Questa condizione del feto, tuttavia, non è sufficiente, di per sé, a prevedere l'eventuale gravità del decorso clinico

ST. LOUIS (U.S.A.) – La mucopolisaccaridosi di tipo VII, o malattia di Sly è un disturbo estremamente raro caratterizzato da un deficit di beta-glucuronidasi, e fa parte dell'eterogenea famiglia delle patologie da accumulo lisosomiale. Il fenotipo dei pazienti varia dalle forme gravi, con idrope fetale, displasia scheletrica e ritardo mentale, a quelle più lievi, con un minor numero di manifestazioni e lievi anomalie scheletriche. Uno studio multinazionale, pubblicato sul Journal of Medical Genetics, ha raccolto dei dati per poter fare delle valutazioni accurate sulle caratteristiche cliniche e di frequenza della malattia, fino ad oggi scarse.

Il team ha condotto un sondaggio fra i medici per documentare la storia clinica dei pazienti con mucopolisaccaridosi di tipo VII. L'indagine ha incluso informazioni anonime sui dati demografici del paziente, la sua storia familiare, la modalità di diagnosi, l'età d'esordio, i segni e i sintomi, la gravità, la gestione, le caratteristiche cliniche e la progressione naturale della malattia.

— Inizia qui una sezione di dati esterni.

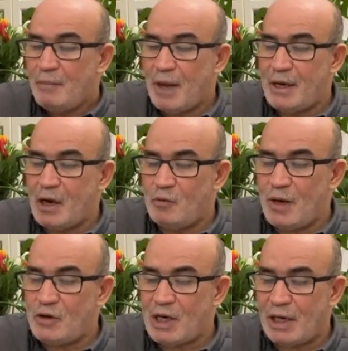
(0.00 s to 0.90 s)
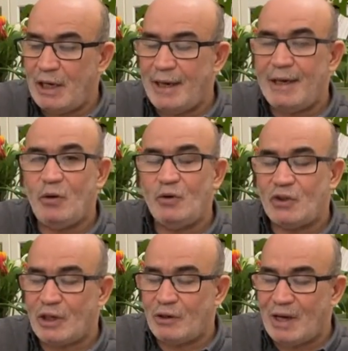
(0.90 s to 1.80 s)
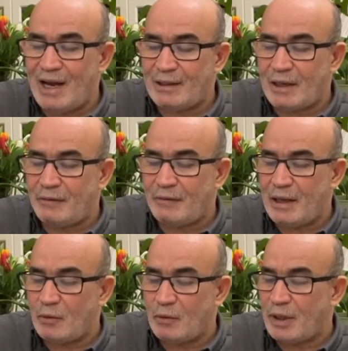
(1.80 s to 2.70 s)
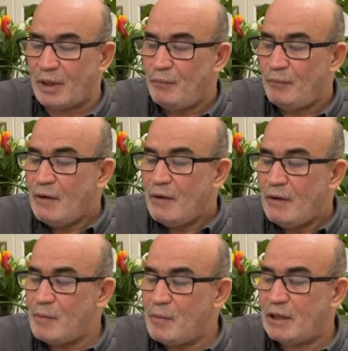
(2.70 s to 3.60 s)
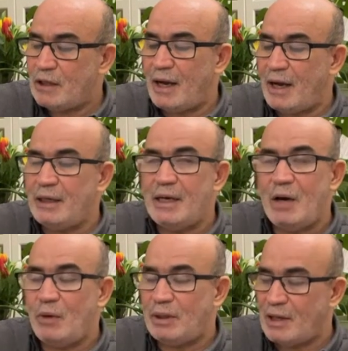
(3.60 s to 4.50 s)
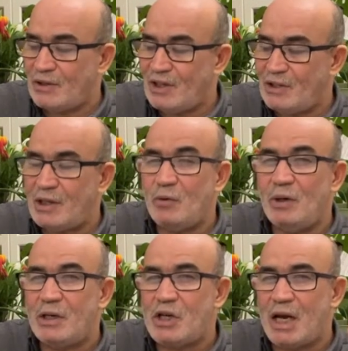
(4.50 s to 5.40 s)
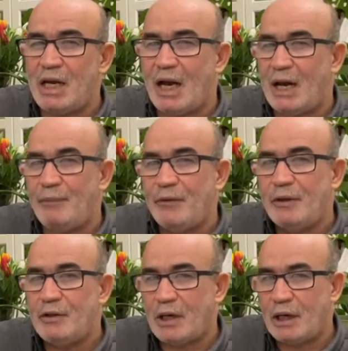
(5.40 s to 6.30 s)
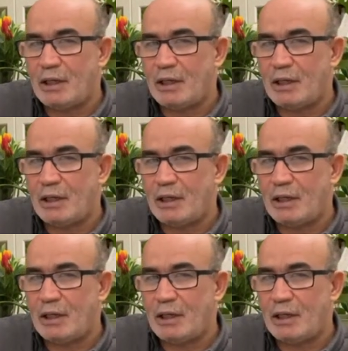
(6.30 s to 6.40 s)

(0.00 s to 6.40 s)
بأنهما يشكلان العنصر الأخطر في هذا الوضع فهما يدفعان نحو تأسيس دولة شريعة شريعة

Sono state raccolte informazioni su 56 pazienti con malattia di Sly provenienti da 11 paesi, che sono stati poi classificati in base al loro fenotipo in tre diversi gruppi: idrope fetale non immune (10), forma infantile o adolescenziale con storia di idrope fetale (13) e forma infantile o adolescenziale senza idrope fetale nota (33). I tredici pazienti affetti dalla forma infantile con storia di idrope fetale che sono sopravvissuti all'infanzia hanno avuto una vasta gamma di manifestazioni cliniche da lievi a gravi. Cinque pazienti hanno subito un trapianto di midollo osseo e uno è stato sottoposto a terapia di sostituzione enzimatica con beta-glucuronidasi umano ricombinante.

La mucopolisaccaridosi di tipo VII è una malattia ereditaria pan-etnica, con una notevole eterogeneità fenotipica. La maggior parte dei pazienti ha bassa statura, displasia scheletrica, epato-splenomegalia, ernie, coinvolgimento cardiaco, insufficienza polmonare e deterioramento cognitivo. Sotto questi aspetti assomiglia alla mucopolisaccaridosi di tipo I e II.

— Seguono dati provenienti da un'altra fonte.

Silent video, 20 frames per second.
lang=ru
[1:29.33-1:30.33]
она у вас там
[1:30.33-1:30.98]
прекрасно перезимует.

Nel tipo VII, tuttavia, una caratteristica clinica unica e distintiva è la percentuale inaspettatamente elevata di pazienti che avevano una storia di idrope fetale non immune: il 41%. La presenza di questa condizione del feto, caratterizzata dall'accumulo di fluido in almeno due dei compartimenti fetali, non è sufficiente, di per sé, a prevedere l'eventuale gravità del decorso clinico, se il paziente sopravvive all'infanzia.